Section 59 of the Magistrates’ Court Act invites the court to have regard to the convictions of the accused in determining the amount of the custodial time or fine. 

The accused had 49 convictions, 41 of which are for stealing. His years of crime started in 1985. There was a hiatus in 1993 and in 1995 he recorded another conviction. 

His last offence was in 2005 and he was given a three (3) year term of imprisonment. As in 1993 there was a hiatus between 2008 and the present conviction. 

The accused’s track record, the lack of remorse and the need to protect society led the court to the making of the five (5) year term of imprisonment". 

[7] At the hearing of the appeal the appellant was unrepresented by counsel. In respect of ground two, the appellant said that 5 years imprisonment was too long for three cans of paint. In fact the items stolen are set out at the first paragraph of this decision. He also said, “This is five years now I ain’t come before the court”. 
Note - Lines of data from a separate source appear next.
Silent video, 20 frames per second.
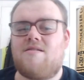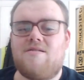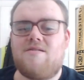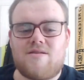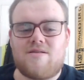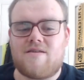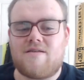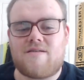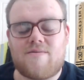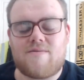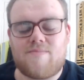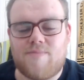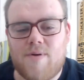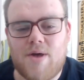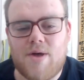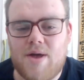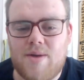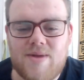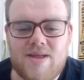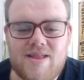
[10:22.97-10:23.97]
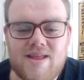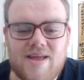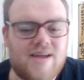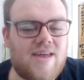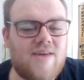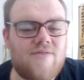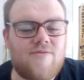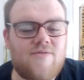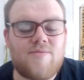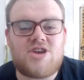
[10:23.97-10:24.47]
Just put him in there.
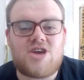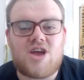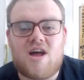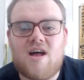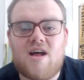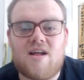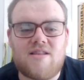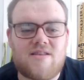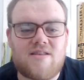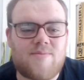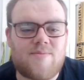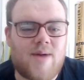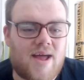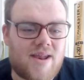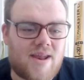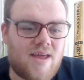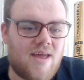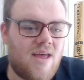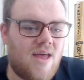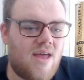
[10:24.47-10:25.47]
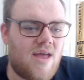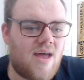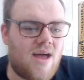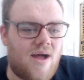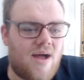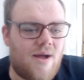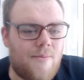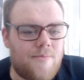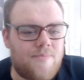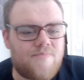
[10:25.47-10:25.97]
Give him a chance, man.
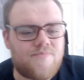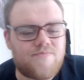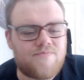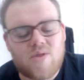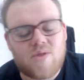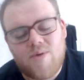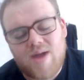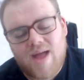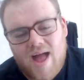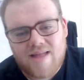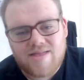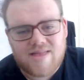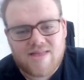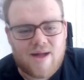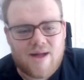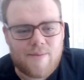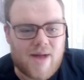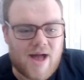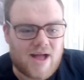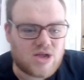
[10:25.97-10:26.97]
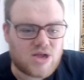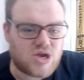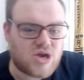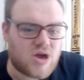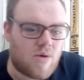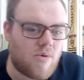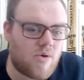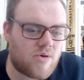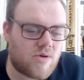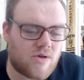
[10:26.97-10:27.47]
We had that match.
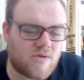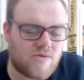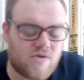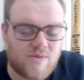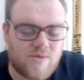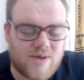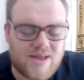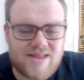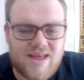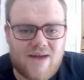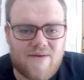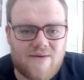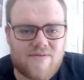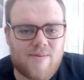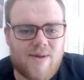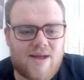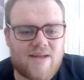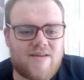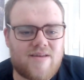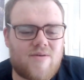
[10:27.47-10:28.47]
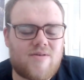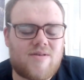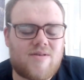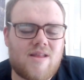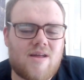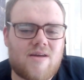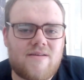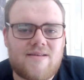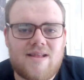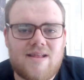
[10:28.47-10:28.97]
I won't go too in depth for the match. There was a
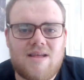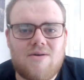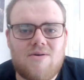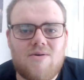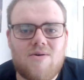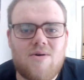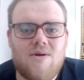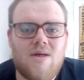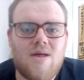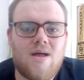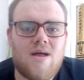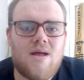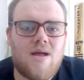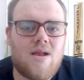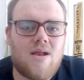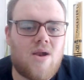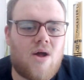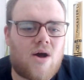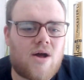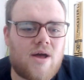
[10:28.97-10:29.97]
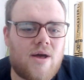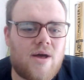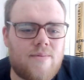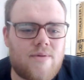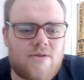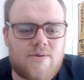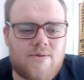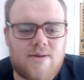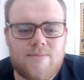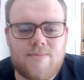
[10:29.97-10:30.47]
nice little lock-up
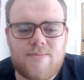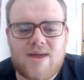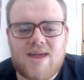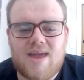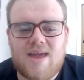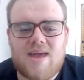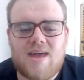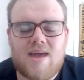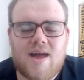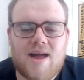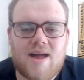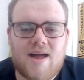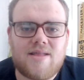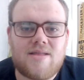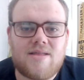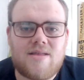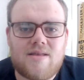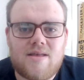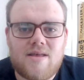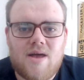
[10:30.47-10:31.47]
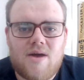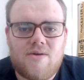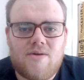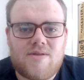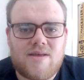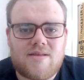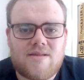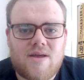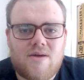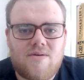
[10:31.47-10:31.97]
between Big E and
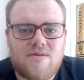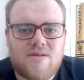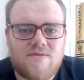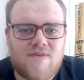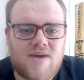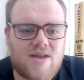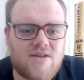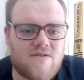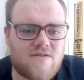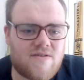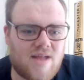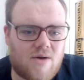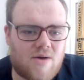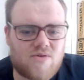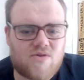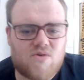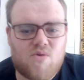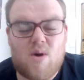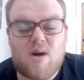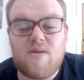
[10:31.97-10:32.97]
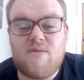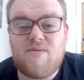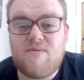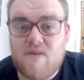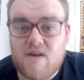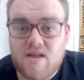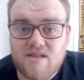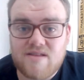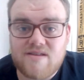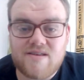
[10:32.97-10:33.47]
Otis Dozovic. That was quite
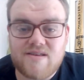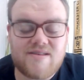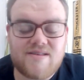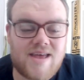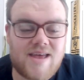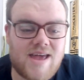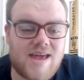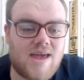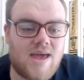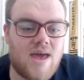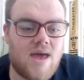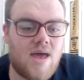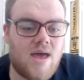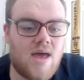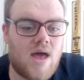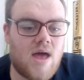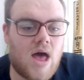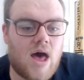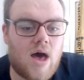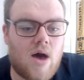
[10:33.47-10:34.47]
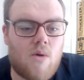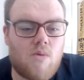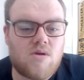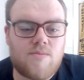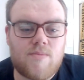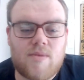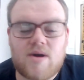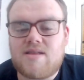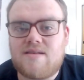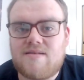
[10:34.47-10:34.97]
fun to see. I
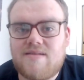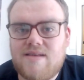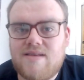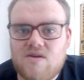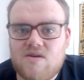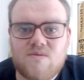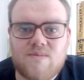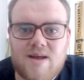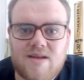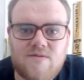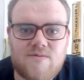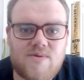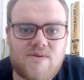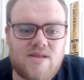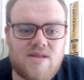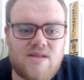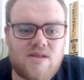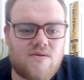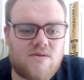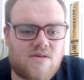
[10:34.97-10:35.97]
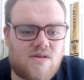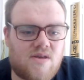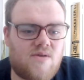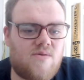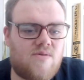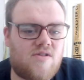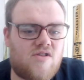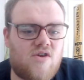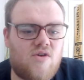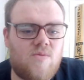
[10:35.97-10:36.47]
wouldn't mind a singles match between those
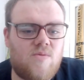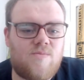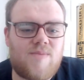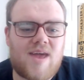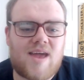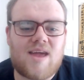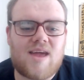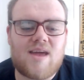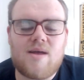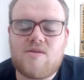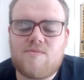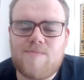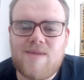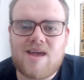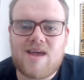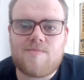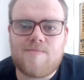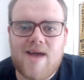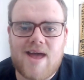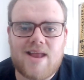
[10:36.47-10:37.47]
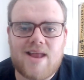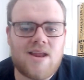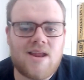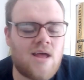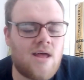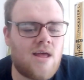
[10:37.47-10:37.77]
two big men.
[8] In putting the case for the respondents Mr. Elwood Watts submitted that given the absence of significant aggravating factors, the appellants’ history of abusing illegal substances, the early guilty plea and that five years imprisonment is the maximum sentence and notwithstanding the appellant’s bad record, the maximum sentence should be reserved for the worst cases and that the appropriate sentence should be three years. 
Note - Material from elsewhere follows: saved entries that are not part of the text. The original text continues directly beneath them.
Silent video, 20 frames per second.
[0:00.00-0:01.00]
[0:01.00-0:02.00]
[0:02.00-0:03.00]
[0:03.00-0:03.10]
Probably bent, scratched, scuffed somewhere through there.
[9] In support of his submission Mr. Watts cited Sherlan Jamal Joseph v. R Criminal Appeal No. 1A of 2005 (unreported decision of 19 December 2008) in which Simmons CJ cited Brewster v. R [1998] 1 Cr.App.R (s) 181 in which Lord Bingham, making a distinction between domestic burglary and other crimes said at p. 186: 

“The record of the offender is of more significance in the case of domestic burglary than in the case of some other crimes. There are some professional burglars whose record shows that from an early age they have behaved as predators preying on their fellow citizens, returning to their trade almost as soon as each prison sentence has been served. Such defendants must continue to receive substantial terms of imprisonment. There are, however, other domestic burglars whose activities are of a different character, and whose careers may lack any element of persistence or deliberation. They are entitled to more lenient treatment.” 

[10] The appellant has 49 previous convictions 41 of which are for theft, 7 for burglary, including 2 domestic burglaries. Theft and burglary are offences of dishonesty and should be treated as one group of offences. 

[11] The appellant seems to be a professional thief and burglar who preys on his fellow citizens and, except for two hiatuses referred to by the magistrate, returns to his trade almost as soon as each sentence has been served. He also has some convictions for the use of cocaine, a controlled drug. We believe that his offences of theft and burglary are committed, at least in part, to finance his acquisition of that drug. We agree with the magistrate that society should be protected from the appellant. 

[12] In the circumstances, we dismiss the appeal, affirm the sentence and further order that the appellant undergo such treatment as medical and psychological opinion consider appropriate in order to assist him in overcoming the use of narcotic substances.